**** Supplied information

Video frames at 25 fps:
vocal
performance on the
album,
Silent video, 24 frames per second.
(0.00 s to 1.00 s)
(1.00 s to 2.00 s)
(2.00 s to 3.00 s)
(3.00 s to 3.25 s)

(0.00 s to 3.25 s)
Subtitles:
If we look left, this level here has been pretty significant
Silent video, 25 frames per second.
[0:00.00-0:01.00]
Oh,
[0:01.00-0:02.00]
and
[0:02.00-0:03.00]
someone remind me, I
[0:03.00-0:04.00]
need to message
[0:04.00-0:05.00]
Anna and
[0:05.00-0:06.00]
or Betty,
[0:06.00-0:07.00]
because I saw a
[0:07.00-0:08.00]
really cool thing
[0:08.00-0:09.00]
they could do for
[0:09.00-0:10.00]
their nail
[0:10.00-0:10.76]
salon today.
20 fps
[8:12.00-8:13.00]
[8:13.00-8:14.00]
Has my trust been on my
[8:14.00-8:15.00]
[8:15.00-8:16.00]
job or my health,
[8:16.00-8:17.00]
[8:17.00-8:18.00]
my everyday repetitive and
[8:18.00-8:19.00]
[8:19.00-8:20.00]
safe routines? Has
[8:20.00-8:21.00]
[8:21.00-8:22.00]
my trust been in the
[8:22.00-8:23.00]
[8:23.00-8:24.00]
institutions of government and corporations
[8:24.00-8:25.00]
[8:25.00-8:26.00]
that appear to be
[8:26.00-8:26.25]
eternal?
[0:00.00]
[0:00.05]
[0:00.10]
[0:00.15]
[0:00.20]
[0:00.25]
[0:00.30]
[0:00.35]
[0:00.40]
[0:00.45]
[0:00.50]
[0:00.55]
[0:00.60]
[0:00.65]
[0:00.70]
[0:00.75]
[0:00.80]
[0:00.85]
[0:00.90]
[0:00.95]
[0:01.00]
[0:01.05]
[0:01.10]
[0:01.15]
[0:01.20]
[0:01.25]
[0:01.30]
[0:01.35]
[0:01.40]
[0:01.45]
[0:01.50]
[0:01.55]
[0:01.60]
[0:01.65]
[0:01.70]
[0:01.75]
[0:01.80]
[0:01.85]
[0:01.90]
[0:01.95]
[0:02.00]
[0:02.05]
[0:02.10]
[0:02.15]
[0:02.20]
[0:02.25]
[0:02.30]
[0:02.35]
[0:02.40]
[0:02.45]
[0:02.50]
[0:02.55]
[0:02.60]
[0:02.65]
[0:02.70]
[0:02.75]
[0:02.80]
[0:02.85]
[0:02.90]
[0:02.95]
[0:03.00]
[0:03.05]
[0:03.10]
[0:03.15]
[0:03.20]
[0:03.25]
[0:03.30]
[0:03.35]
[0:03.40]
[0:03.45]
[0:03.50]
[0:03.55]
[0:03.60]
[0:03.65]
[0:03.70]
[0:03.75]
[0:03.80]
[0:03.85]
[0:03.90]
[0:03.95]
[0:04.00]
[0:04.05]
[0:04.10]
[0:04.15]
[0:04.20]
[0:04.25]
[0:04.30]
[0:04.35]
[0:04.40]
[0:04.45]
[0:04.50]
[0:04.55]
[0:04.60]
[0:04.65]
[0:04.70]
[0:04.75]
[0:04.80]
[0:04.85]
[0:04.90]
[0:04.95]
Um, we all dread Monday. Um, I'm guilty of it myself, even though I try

********

== Problem to work on ==
The lines above that hold the word "second" should be found and copied out.

== Output for this task ==
Silent video, 24 frames per second.
Silent video, 25 frames per second.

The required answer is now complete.